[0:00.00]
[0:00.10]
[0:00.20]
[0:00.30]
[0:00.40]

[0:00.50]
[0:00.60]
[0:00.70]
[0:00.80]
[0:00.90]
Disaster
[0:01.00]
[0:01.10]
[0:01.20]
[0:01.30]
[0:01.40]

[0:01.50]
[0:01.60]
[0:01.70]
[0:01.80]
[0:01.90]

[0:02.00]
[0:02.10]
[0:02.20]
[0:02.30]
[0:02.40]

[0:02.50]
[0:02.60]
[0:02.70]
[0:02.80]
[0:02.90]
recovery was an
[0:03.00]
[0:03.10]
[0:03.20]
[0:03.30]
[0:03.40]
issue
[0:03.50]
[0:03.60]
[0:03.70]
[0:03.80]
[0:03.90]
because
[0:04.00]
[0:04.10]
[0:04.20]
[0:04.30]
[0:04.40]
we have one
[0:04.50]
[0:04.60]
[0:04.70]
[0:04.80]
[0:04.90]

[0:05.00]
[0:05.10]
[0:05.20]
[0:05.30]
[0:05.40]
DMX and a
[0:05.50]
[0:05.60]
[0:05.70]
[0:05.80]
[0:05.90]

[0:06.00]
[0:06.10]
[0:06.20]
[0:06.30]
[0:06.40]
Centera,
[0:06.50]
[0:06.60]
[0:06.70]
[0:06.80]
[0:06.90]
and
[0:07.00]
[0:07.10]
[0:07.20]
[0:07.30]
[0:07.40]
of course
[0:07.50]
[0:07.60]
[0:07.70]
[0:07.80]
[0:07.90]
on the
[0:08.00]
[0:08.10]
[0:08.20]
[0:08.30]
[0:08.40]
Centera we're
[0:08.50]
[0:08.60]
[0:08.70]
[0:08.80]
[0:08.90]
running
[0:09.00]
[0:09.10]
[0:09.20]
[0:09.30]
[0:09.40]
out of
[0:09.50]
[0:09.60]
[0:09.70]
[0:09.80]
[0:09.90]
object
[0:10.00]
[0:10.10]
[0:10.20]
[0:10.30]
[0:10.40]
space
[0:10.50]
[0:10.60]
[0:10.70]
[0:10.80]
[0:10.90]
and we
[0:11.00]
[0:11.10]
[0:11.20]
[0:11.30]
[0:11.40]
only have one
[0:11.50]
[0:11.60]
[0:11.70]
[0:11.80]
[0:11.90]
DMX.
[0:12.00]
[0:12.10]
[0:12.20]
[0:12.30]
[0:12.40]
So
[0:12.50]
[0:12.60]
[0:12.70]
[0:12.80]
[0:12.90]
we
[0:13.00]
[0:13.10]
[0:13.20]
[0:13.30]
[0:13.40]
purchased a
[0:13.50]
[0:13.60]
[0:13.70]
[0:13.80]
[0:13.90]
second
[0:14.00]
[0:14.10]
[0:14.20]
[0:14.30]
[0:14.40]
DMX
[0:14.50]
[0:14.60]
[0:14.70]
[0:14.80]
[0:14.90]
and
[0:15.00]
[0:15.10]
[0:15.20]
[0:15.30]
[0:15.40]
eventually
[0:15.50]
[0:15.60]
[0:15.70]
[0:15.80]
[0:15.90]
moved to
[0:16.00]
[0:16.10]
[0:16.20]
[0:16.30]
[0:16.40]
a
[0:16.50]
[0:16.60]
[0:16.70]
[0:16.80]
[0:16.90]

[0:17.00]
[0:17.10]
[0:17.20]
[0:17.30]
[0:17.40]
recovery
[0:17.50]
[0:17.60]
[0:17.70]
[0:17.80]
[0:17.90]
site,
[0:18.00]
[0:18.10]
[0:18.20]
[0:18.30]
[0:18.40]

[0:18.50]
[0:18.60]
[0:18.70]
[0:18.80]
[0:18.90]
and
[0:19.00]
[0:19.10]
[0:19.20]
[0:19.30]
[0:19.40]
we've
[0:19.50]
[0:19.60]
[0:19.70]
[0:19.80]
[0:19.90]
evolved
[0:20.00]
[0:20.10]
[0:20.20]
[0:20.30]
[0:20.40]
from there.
★ ★ ★ ★ ★ ★ ★
**Work to be completed:** Please write out every record shown above exactly as it reads.

**Problem solution:**
[0:00.00]
[0:00.10]
[0:00.20]
[0:00.30]
[0:00.40]

[0:00.50]
[0:00.60]
[0:00.70]
[0:00.80]
[0:00.90]
Disaster
[0:01.00]
[0:01.10]
[0:01.20]
[0:01.30]
[0:01.40]

[0:01.50]
[0:01.60]
[0:01.70]
[0:01.80]
[0:01.90]

[0:02.00]
[0:02.10]
[0:02.20]
[0:02.30]
[0:02.40]

[0:02.50]
[0:02.60]
[0:02.70]
[0:02.80]
[0:02.90]
recovery was an
[0:03.00]
[0:03.10]
[0:03.20]
[0:03.30]
[0:03.40]
issue
[0:03.50]
[0:03.60]
[0:03.70]
[0:03.80]
[0:03.90]
because
[0:04.00]
[0:04.10]
[0:04.20]
[0:04.30]
[0:04.40]
we have one
[0:04.50]
[0:04.60]
[0:04.70]
[0:04.80]
[0:04.90]

[0:05.00]
[0:05.10]
[0:05.20]
[0:05.30]
[0:05.40]
DMX and a
[0:05.50]
[0:05.60]
[0:05.70]
[0:05.80]
[0:05.90]

[0:06.00]
[0:06.10]
[0:06.20]
[0:06.30]
[0:06.40]
Centera,
[0:06.50]
[0:06.60]
[0:06.70]
[0:06.80]
[0:06.90]
and
[0:07.00]
[0:07.10]
[0:07.20]
[0:07.30]
[0:07.40]
of course
[0:07.50]
[0:07.60]
[0:07.70]
[0:07.80]
[0:07.90]
on the
[0:08.00]
[0:08.10]
[0:08.20]
[0:08.30]
[0:08.40]
Centera we're
[0:08.50]
[0:08.60]
[0:08.70]
[0:08.80]
[0:08.90]
running
[0:09.00]
[0:09.10]
[0:09.20]
[0:09.30]
[0:09.40]
out of
[0:09.50]
[0:09.60]
[0:09.70]
[0:09.80]
[0:09.90]
object
[0:10.00]
[0:10.10]
[0:10.20]
[0:10.30]
[0:10.40]
space
[0:10.50]
[0:10.60]
[0:10.70]
[0:10.80]
[0:10.90]
and we
[0:11.00]
[0:11.10]
[0:11.20]
[0:11.30]
[0:11.40]
only have one
[0:11.50]
[0:11.60]
[0:11.70]
[0:11.80]
[0:11.90]
DMX.
[0:12.00]
[0:12.10]
[0:12.20]
[0:12.30]
[0:12.40]
So
[0:12.50]
[0:12.60]
[0:12.70]
[0:12.80]
[0:12.90]
we
[0:13.00]
[0:13.10]
[0:13.20]
[0:13.30]
[0:13.40]
purchased a
[0:13.50]
[0:13.60]
[0:13.70]
[0:13.80]
[0:13.90]
second
[0:14.00]
[0:14.10]
[0:14.20]
[0:14.30]
[0:14.40]
DMX
[0:14.50]
[0:14.60]
[0:14.70]
[0:14.80]
[0:14.90]
and
[0:15.00]
[0:15.10]
[0:15.20]
[0:15.30]
[0:15.40]
eventually
[0:15.50]
[0:15.60]
[0:15.70]
[0:15.80]
[0:15.90]
moved to
[0:16.00]
[0:16.10]
[0:16.20]
[0:16.30]
[0:16.40]
a
[0:16.50]
[0:16.60]
[0:16.70]
[0:16.80]
[0:16.90]

[0:17.00]
[0:17.10]
[0:17.20]
[0:17.30]
[0:17.40]
recovery
[0:17.50]
[0:17.60]
[0:17.70]
[0:17.80]
[0:17.90]
site,
[0:18.00]
[0:18.10]
[0:18.20]
[0:18.30]
[0:18.40]

[0:18.50]
[0:18.60]
[0:18.70]
[0:18.80]
[0:18.90]
and
[0:19.00]
[0:19.10]
[0:19.20]
[0:19.30]
[0:19.40]
we've
[0:19.50]
[0:19.60]
[0:19.70]
[0:19.80]
[0:19.90]
evolved
[0:20.00]
[0:20.10]
[0:20.20]
[0:20.30]
[0:20.40]
from there.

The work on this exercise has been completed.